In this step, a similarity between curves is represented by the Euclidean Distance, and an expression of the Euclidean Distance disto is as follows, where Yo is the target daily load curve, Yoi is a load value of each time series on the target daily load curve, XModel is the daily load curve model compared with the target daily load curve, XModeli is a load value of each time series on the daily load curve model, and t is the number of load values of each time series on the curve.
dist o ( Y o , X Model ) = β i t ( Y oi - X Modeli ) 2
In S132, a load type of a daily load curve model corresponding to a minimum Euclidean Distance among the determined Euclidean Distances is determined as the candidate classification result corresponding to the target daily load curve.
In S141, a load type with the highest frequency of occurrence in the candidate classification result is determined as the target classification result corresponding to the to-be-classified load data.
In this step, classification accuracy (CA) and classification average accuracy (CAA) can be used as evaluation indicators of a classification effect corresponding to the target classification result.
In the technical solution of the embodiment of the present disclosure, load classification is achieved according to the k-means cluster algorithm based on the Pearson correlation coefficient and the seasonal segmentation aggregation algorithm, the data does not need to be additionally normalized compared with the traditional k-means cluster method so that the compression and loss of information is reduced and the accuracy of the feature extraction of the data is improved, and the Pearson correlation coefficient can better measure the similarity between the load curves; considering that the power usage of most users has apparent seasonal peak-to-valley characteristics, the seasonal segmentation aggregation algorithm can reduce the compression and loss of the data features to a larger extent while performing the dimensionality reduction on the data compared with a traditional feature representation method based on an average value; using a single method for classifying loads has a limitation, the comprehensive consideration of the multi-feature models improves the accuracy of the classification so that the classification method can adapt to more scenarios and applications.

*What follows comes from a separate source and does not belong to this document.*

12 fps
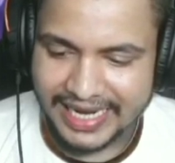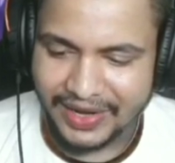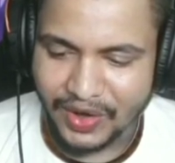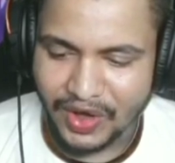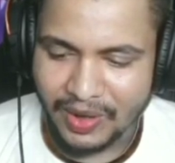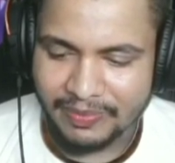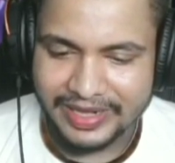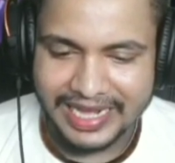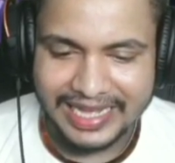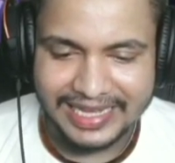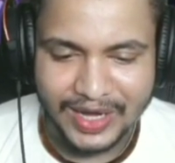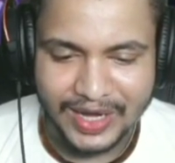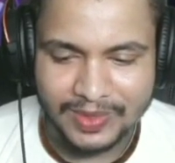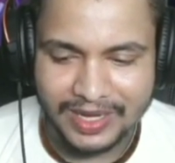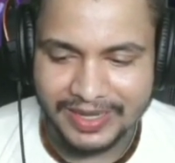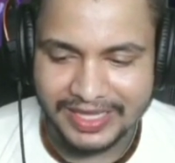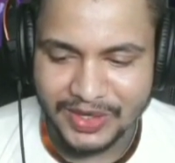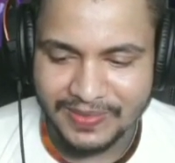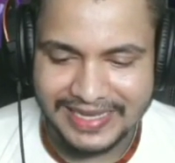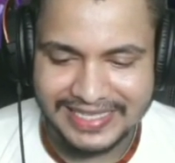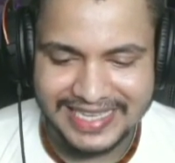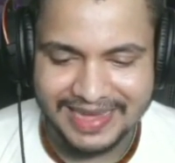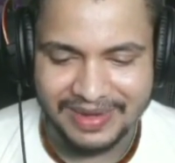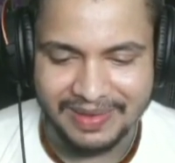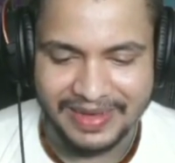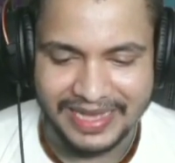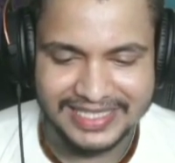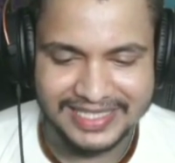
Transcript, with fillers: अरे ओम का ओम का बंदोबस्त है अपने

The present disclosure improves the accuracy and efficiency of the load classification of the power system and ensures the safe and stable operation of the power system, thereby providing a basis for a power department to formulate a power supply plan, perform staggered management and set an electricity price, improving the efficiency and accuracy of the power supply and achieving the safe and stable operation of a power grid.

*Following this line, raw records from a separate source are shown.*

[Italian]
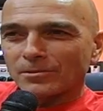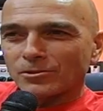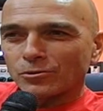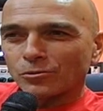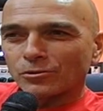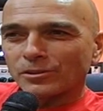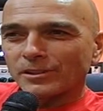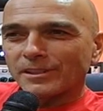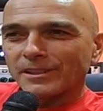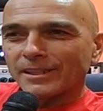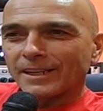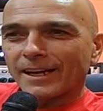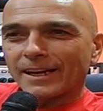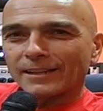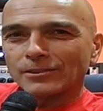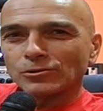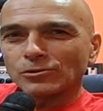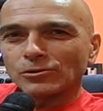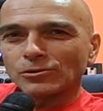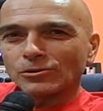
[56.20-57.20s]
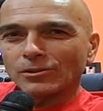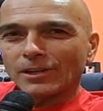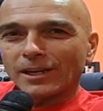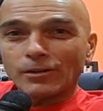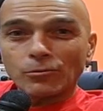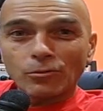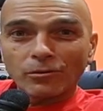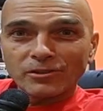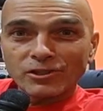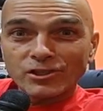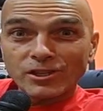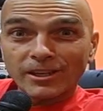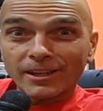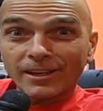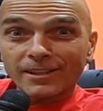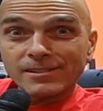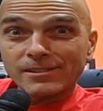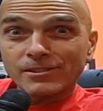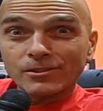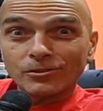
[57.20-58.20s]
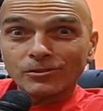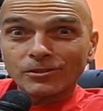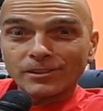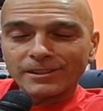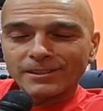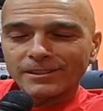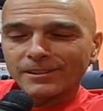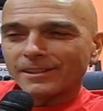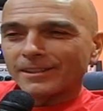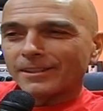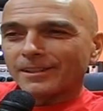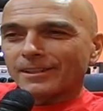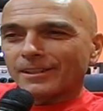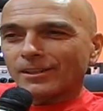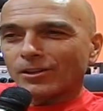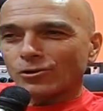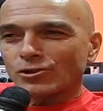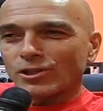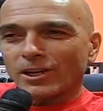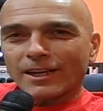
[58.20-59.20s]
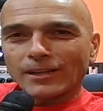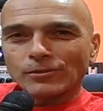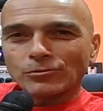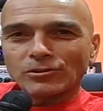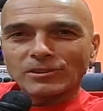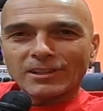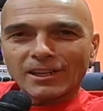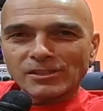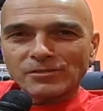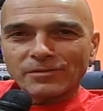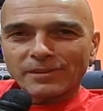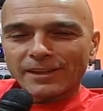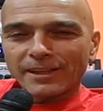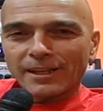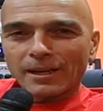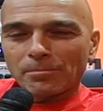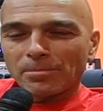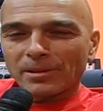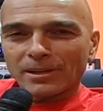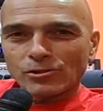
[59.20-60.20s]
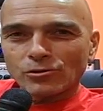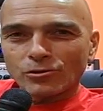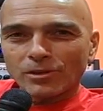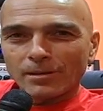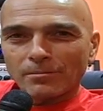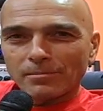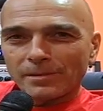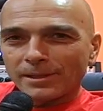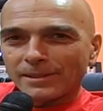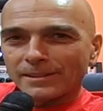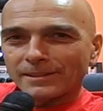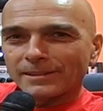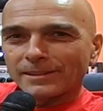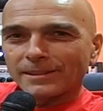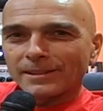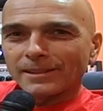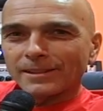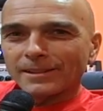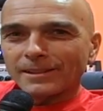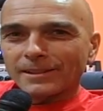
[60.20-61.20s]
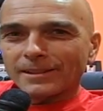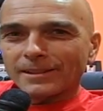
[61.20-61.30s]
mi sono dedicato alle nuove generazioni, ho cercato di trasferire personalmente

The embodiment of the present disclosure is an exemplary description of the preceding embodiments. FIG. 3 is a flowchart of a method for classifying electrical loads according to embodiment three of the present disclosure.
As shown in FIG. 3, the method includes the steps described below.
A training process is described below. A load type is used as an example for description.
Load data of a known load type is imported, and the data is preprocessed to obtain a daily load curve of a load year, that is, historical load data of the known load type.
The historical load data is processed through k-means clustering based on a Pearson correlation coefficient, and a cluster result with the largest contour coefficient is used as a final cluster result. k clusters are obtained from the cluster result, and a cluster including the most daily load curves among the k clusters is used as a commonly used daily load curve data set. A commonly used daily load curve is obtained according to an average value of the commonly used daily load curve data set, and the commonly used daily load curve is used as a first model.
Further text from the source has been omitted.